How is Diffuse large B cell lymphoma (DLBCL) Diagnosed?


  • Blood tests to look at the number and nature of blood cells under the microscope.
  • Some other blood tests to check calcium level, uric acid level, liver function, protein in the blood, and level of a substance of beta2-microglobulin.
  • Blood will be drawn into tubes and sent to the laboratory.

    Prognosis of Diffuse large B cell lymphoma (DLBCL)

    Diffuse large B cell lymphoma has a fairly good outcome. About half of these lymphoma patients are cured with therapy.
    About 30% of these lymphomas are confined to one part of the body (localized). When it is localized, it is generally more possible to be cured than when it has spread to other parts of the body.
    Diffuse large B cell lymphoma is staged using a system called the Ann Arbor staging system, from Stage I to IV:

  • Diffuse large B cell lymphoma Stage I: involvement of a single lymph node or one single site outside the lymphatic system
  • Diffuse large B cell lymphoma Stage II: involvement on the same side of the diaphragm, confined to either above or below the diaphragm
  • Diffuse large B cell lymphoma Stage III: involvement on both sides of the diaphragm
  • Diffuse large B cell lymphoma Stage IV is widespread involvement of 1 or more sites outside the lymphatic systemRisk factors that point to a poorer outcome are older age (>60 years), high level of a substance in the body (an enzyme called LDH), stage III/IV, involvement of 2-4 sites outside the lymph nodes.

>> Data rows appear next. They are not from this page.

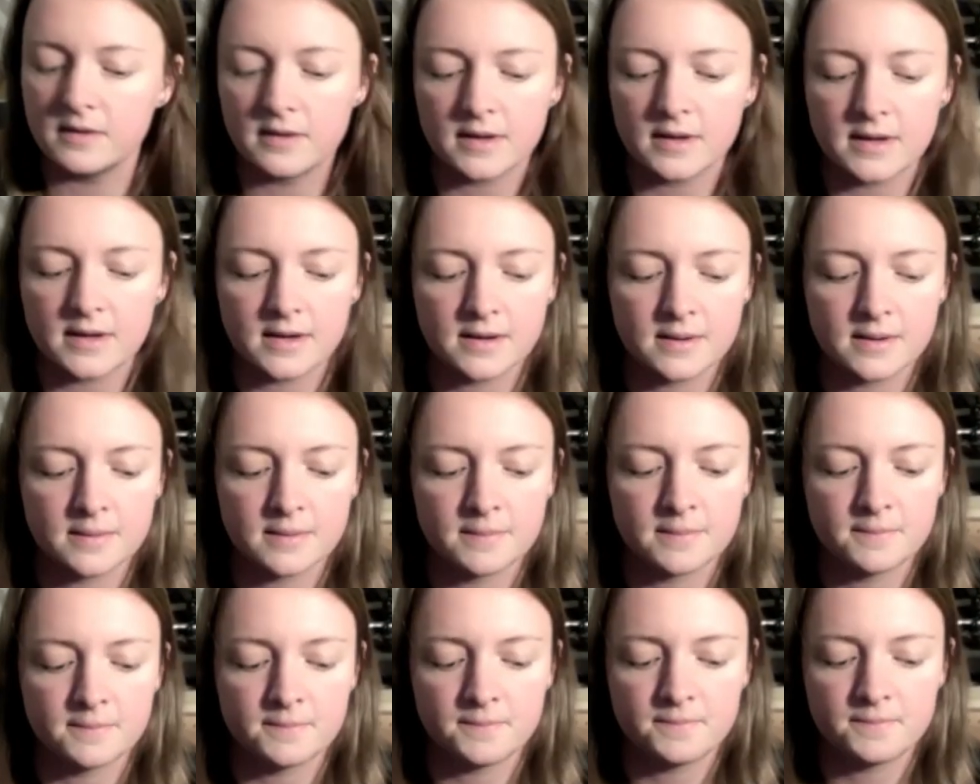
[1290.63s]

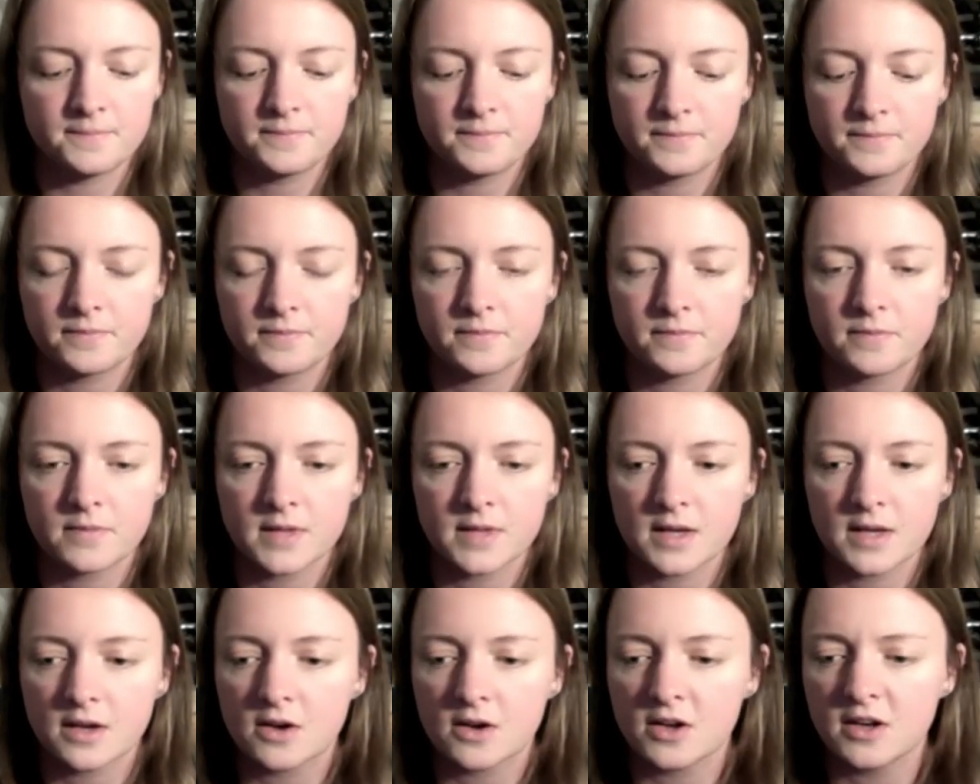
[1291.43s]
kind
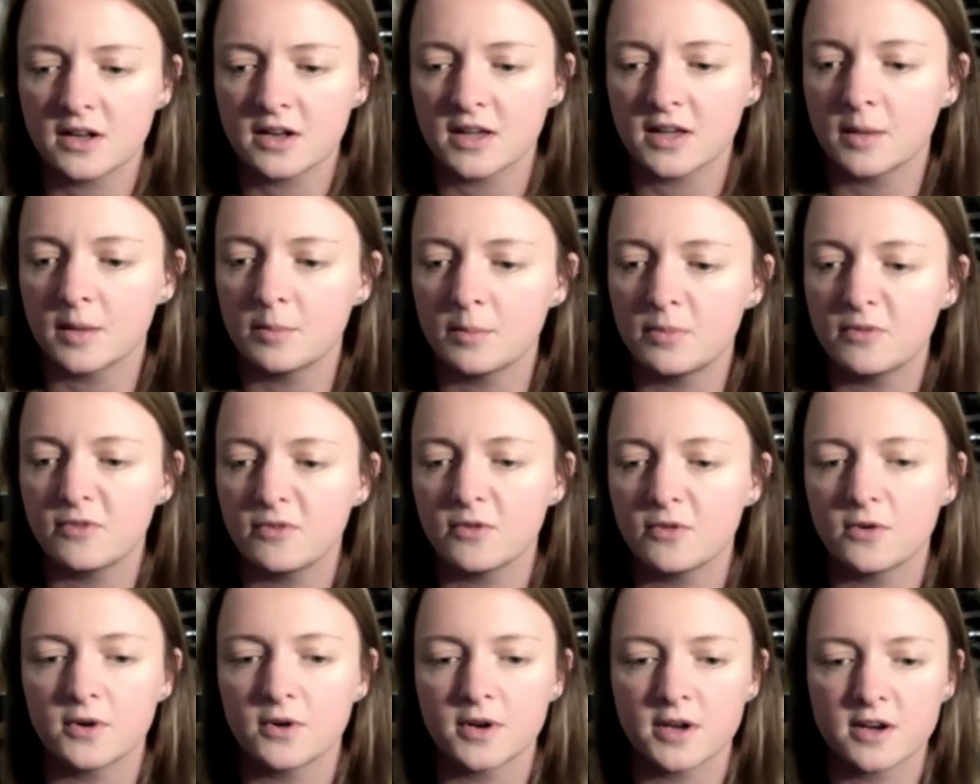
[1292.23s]
of like a
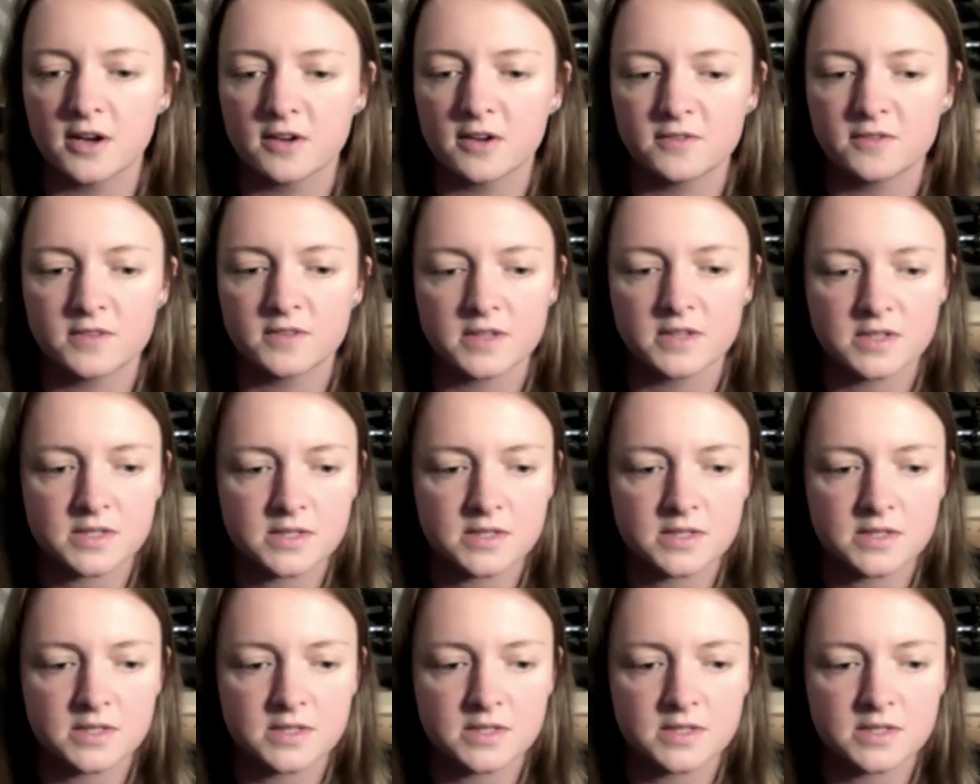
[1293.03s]
before and after.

    How is Diffuse large B cell lymphoma (DLBCL) Treated?

    The main treatment used in diffuse large B cell lymphoma is chemotherapy.
    The 2 main drugs used are doxorubicin and cyclophosphamide. They are combined with other anti-cancer drugs. The most common combination used now is the CHOP regimen. This can be carried out as an outpatient for 4-6 months. Chemotherapy can often cure the disease in a large number of patients, or at least keep it under control for a few years.
    Chemotherapy at a high dose with bone marrow infusion (introduction of bone marrow into the body) may be used in patients whose lymphoma have come back. Some types of intensive chemotherapy cannot be used in patients over 65 of age.
    For diseases which are more confined, radiotherapy may be used in addition to chemotherapy.
    Steroids are often given to reduce sick feelings from chemotherapy.
    Another form of treatment called monoclonal antibodies (e.g. rituximab which are often used together with chemotherapy) can recognise, target and stick to specific proteins on the surface of the cancer cells.

    Diffuse large B cell lymphoma (DLBCL) References

    [1] Diffuse large B-cell lymphoma [online]. 2004 [cited 2005 August 12]. Available from: URL: http://www.cancerbacup.org.uk/Cancertype/Lymphomanon-Hodgkins/TypesofNHL/DiffuselargeB-cell
    [2] Kasper D et al. Harrison’s principles of internal medicine. 16th ed. New York; McGraw-Hill; 2005.
    [3] Souhaimi et al, editors. Oxford Textbook of Oncology. 2nd ed. Oxford ; New York : Oxford University Press; 2002.